#### [Work instructions]
Would you return the data below exactly as it stands, with every picture left out?

Top of Data in this exercise

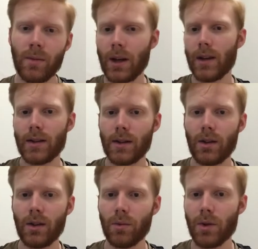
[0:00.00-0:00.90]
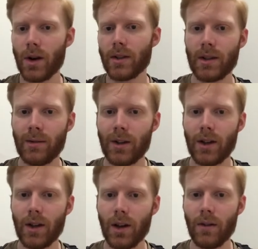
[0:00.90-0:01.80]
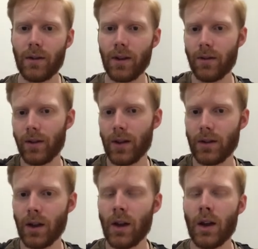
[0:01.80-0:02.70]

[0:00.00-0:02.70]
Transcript: immediacy or proximity of the event.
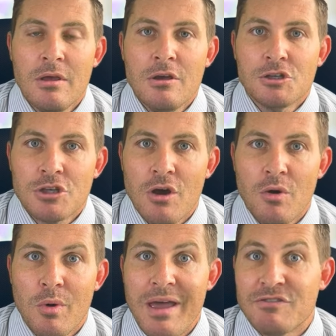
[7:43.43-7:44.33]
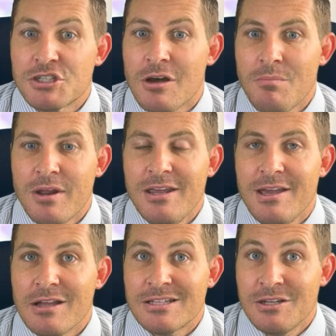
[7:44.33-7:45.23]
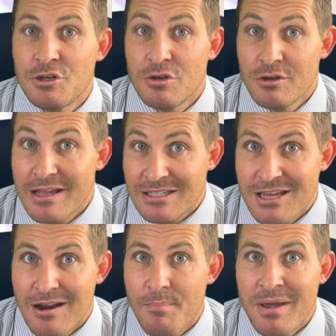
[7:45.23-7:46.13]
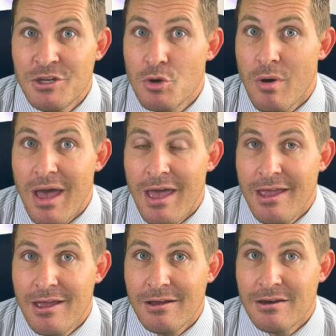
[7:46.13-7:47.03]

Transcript: So if somebody gets into, gets set up into a,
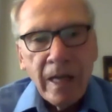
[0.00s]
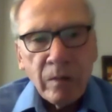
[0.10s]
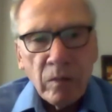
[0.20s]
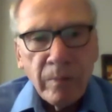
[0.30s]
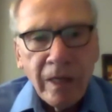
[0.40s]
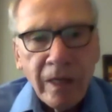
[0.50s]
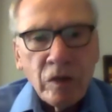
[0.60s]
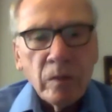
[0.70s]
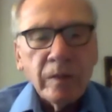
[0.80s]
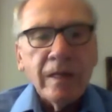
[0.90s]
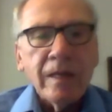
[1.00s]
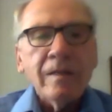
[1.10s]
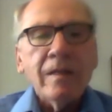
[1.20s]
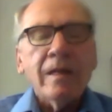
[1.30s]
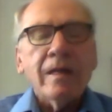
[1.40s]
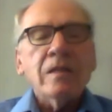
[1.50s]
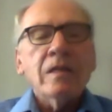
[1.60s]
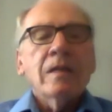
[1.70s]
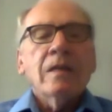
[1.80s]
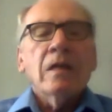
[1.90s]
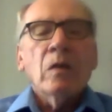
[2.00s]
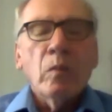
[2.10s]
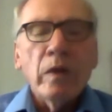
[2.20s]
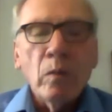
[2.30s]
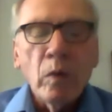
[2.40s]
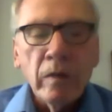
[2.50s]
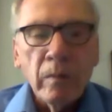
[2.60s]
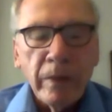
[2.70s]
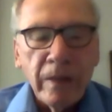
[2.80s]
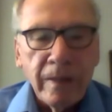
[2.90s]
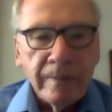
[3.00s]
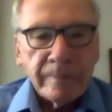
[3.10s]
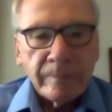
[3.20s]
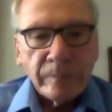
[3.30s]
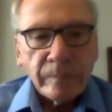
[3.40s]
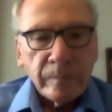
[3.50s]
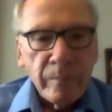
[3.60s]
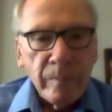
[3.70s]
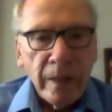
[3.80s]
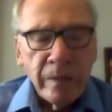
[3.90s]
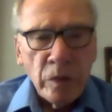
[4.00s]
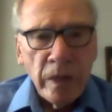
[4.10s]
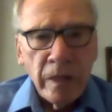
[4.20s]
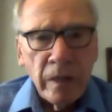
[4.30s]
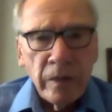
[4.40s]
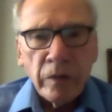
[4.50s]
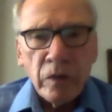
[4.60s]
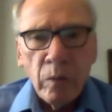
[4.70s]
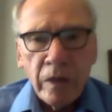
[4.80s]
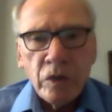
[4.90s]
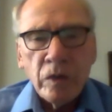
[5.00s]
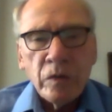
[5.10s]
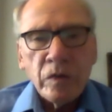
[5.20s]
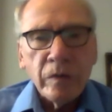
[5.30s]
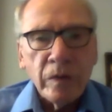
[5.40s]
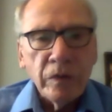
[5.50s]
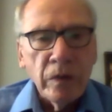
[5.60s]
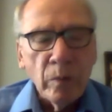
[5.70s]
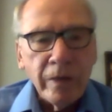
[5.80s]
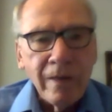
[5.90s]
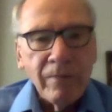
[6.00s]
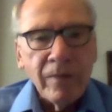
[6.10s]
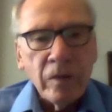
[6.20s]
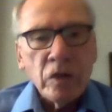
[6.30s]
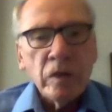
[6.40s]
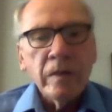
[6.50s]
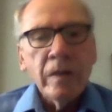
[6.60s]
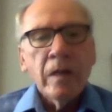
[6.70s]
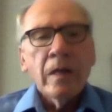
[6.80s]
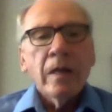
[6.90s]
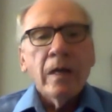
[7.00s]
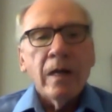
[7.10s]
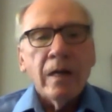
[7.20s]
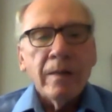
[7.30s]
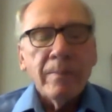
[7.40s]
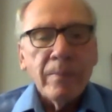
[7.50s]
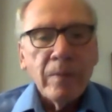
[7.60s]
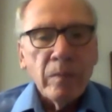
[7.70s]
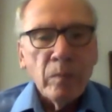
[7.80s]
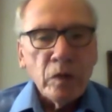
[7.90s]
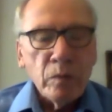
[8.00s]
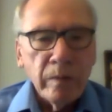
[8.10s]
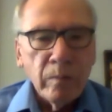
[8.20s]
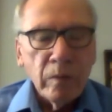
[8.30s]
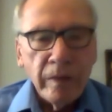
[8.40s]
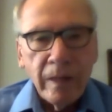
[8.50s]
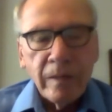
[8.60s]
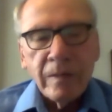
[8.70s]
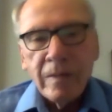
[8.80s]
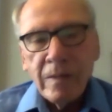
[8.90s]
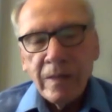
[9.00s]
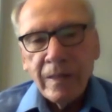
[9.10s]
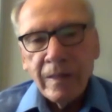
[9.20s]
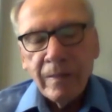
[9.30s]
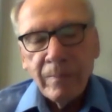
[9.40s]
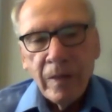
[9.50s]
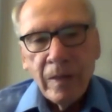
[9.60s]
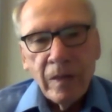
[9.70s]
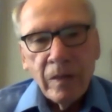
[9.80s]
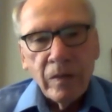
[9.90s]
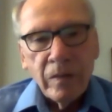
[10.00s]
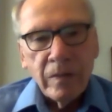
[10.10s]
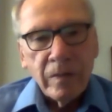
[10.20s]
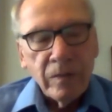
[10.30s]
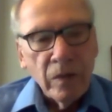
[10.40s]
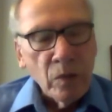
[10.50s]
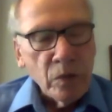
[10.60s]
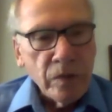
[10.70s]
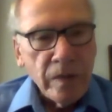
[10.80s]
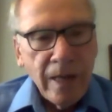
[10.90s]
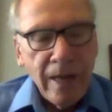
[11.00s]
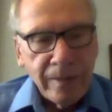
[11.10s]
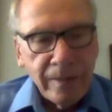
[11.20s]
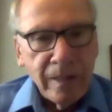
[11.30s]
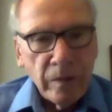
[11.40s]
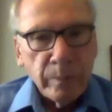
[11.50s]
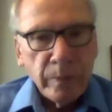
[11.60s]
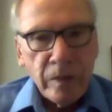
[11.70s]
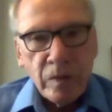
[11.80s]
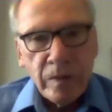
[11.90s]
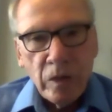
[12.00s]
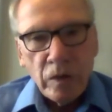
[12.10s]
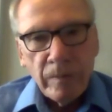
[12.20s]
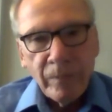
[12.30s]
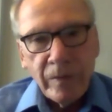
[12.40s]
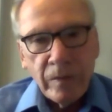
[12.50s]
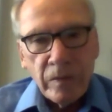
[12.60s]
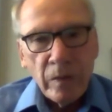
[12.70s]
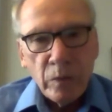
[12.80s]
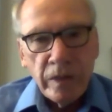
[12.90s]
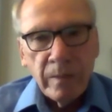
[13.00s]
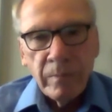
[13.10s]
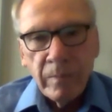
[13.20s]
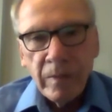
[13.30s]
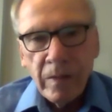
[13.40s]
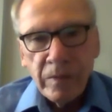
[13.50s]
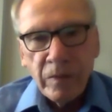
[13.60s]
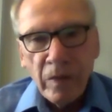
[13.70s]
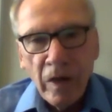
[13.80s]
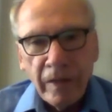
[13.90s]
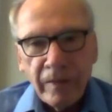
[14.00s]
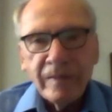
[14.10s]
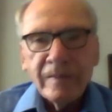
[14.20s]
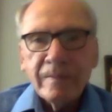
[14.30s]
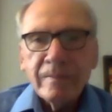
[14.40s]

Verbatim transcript: and remind you again that we will be entertaining your questions on the Q&A function, um, which we will then uh, uh, use at the end of the presentation. So Tim, you're on.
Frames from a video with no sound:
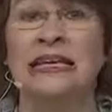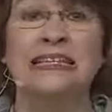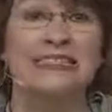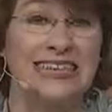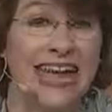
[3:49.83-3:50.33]

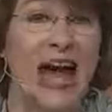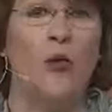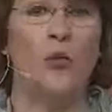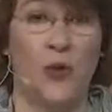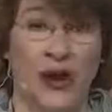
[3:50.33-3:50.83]
See
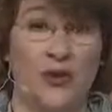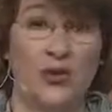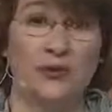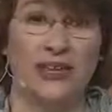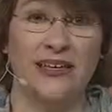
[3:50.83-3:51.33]
how where
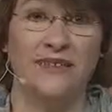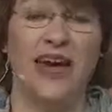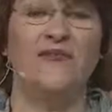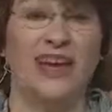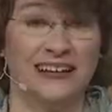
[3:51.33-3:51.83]
you live
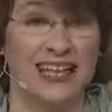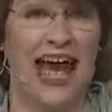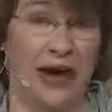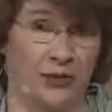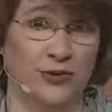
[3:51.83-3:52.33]
affects
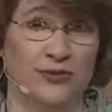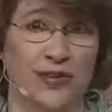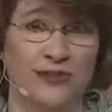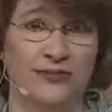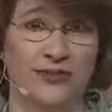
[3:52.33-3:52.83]
how you
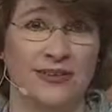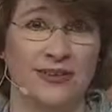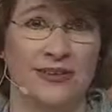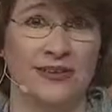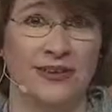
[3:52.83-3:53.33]
live?
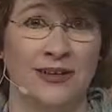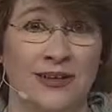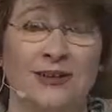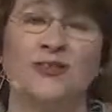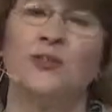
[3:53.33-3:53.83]

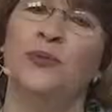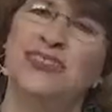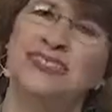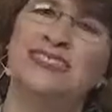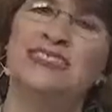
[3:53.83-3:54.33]
So
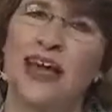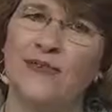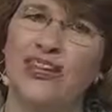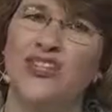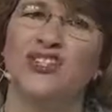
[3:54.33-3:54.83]
what is the
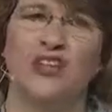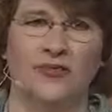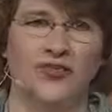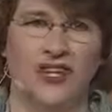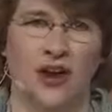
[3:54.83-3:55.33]
definition
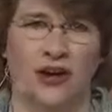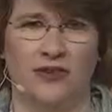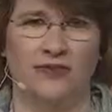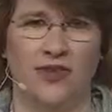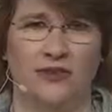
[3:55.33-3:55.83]
of
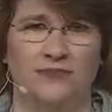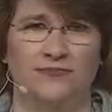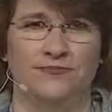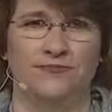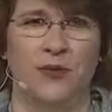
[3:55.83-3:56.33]
geography?
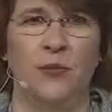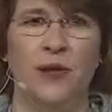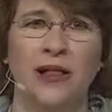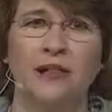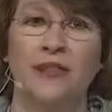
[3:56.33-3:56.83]

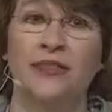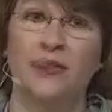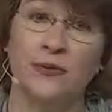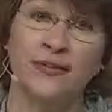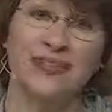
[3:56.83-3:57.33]
Well,
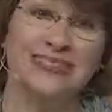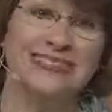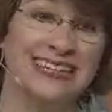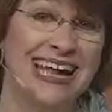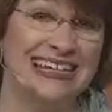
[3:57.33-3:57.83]
there really
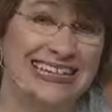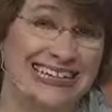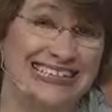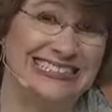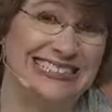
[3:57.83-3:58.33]
isn't an
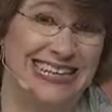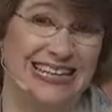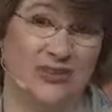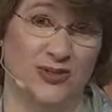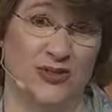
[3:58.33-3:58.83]
easy
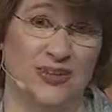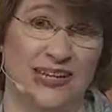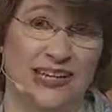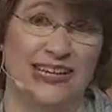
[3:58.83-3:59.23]
answer.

Bottom of Data in this exercise

#### [Solution for this task]
[0:00.00-0:00.90]
[0:00.90-0:01.80]
[0:01.80-0:02.70]

[0:00.00-0:02.70]
Transcript: immediacy or proximity of the event.
[7:43.43-7:44.33]
[7:44.33-7:45.23]
[7:45.23-7:46.13]
[7:46.13-7:47.03]

Transcript: So if somebody gets into, gets set up into a,
[0.00s]
[0.10s]
[0.20s]
[0.30s]
[0.40s]
[0.50s]
[0.60s]
[0.70s]
[0.80s]
[0.90s]
[1.00s]
[1.10s]
[1.20s]
[1.30s]
[1.40s]
[1.50s]
[1.60s]
[1.70s]
[1.80s]
[1.90s]
[2.00s]
[2.10s]
[2.20s]
[2.30s]
[2.40s]
[2.50s]
[2.60s]
[2.70s]
[2.80s]
[2.90s]
[3.00s]
[3.10s]
[3.20s]
[3.30s]
[3.40s]
[3.50s]
[3.60s]
[3.70s]
[3.80s]
[3.90s]
[4.00s]
[4.10s]
[4.20s]
[4.30s]
[4.40s]
[4.50s]
[4.60s]
[4.70s]
[4.80s]
[4.90s]
[5.00s]
[5.10s]
[5.20s]
[5.30s]
[5.40s]
[5.50s]
[5.60s]
[5.70s]
[5.80s]
[5.90s]
[6.00s]
[6.10s]
[6.20s]
[6.30s]
[6.40s]
[6.50s]
[6.60s]
[6.70s]
[6.80s]
[6.90s]
[7.00s]
[7.10s]
[7.20s]
[7.30s]
[7.40s]
[7.50s]
[7.60s]
[7.70s]
[7.80s]
[7.90s]
[8.00s]
[8.10s]
[8.20s]
[8.30s]
[8.40s]
[8.50s]
[8.60s]
[8.70s]
[8.80s]
[8.90s]
[9.00s]
[9.10s]
[9.20s]
[9.30s]
[9.40s]
[9.50s]
[9.60s]
[9.70s]
[9.80s]
[9.90s]
[10.00s]
[10.10s]
[10.20s]
[10.30s]
[10.40s]
[10.50s]
[10.60s]
[10.70s]
[10.80s]
[10.90s]
[11.00s]
[11.10s]
[11.20s]
[11.30s]
[11.40s]
[11.50s]
[11.60s]
[11.70s]
[11.80s]
[11.90s]
[12.00s]
[12.10s]
[12.20s]
[12.30s]
[12.40s]
[12.50s]
[12.60s]
[12.70s]
[12.80s]
[12.90s]
[13.00s]
[13.10s]
[13.20s]
[13.30s]
[13.40s]
[13.50s]
[13.60s]
[13.70s]
[13.80s]
[13.90s]
[14.00s]
[14.10s]
[14.20s]
[14.30s]
[14.40s]

Verbatim transcript: and remind you again that we will be entertaining your questions on the Q&A function, um, which we will then uh, uh, use at the end of the presentation. So Tim, you're on.
Frames from a video with no sound:
[3:49.83-3:50.33]

[3:50.33-3:50.83]
See
[3:50.83-3:51.33]
how where
[3:51.33-3:51.83]
you live
[3:51.83-3:52.33]
affects
[3:52.33-3:52.83]
how you
[3:52.83-3:53.33]
live?
[3:53.33-3:53.83]

[3:53.83-3:54.33]
So
[3:54.33-3:54.83]
what is the
[3:54.83-3:55.33]
definition
[3:55.33-3:55.83]
of
[3:55.83-3:56.33]
geography?
[3:56.33-3:56.83]

[3:56.83-3:57.33]
Well,
[3:57.33-3:57.83]
there really
[3:57.83-3:58.33]
isn't an
[3:58.33-3:58.83]
easy
[3:58.83-3:59.23]
answer.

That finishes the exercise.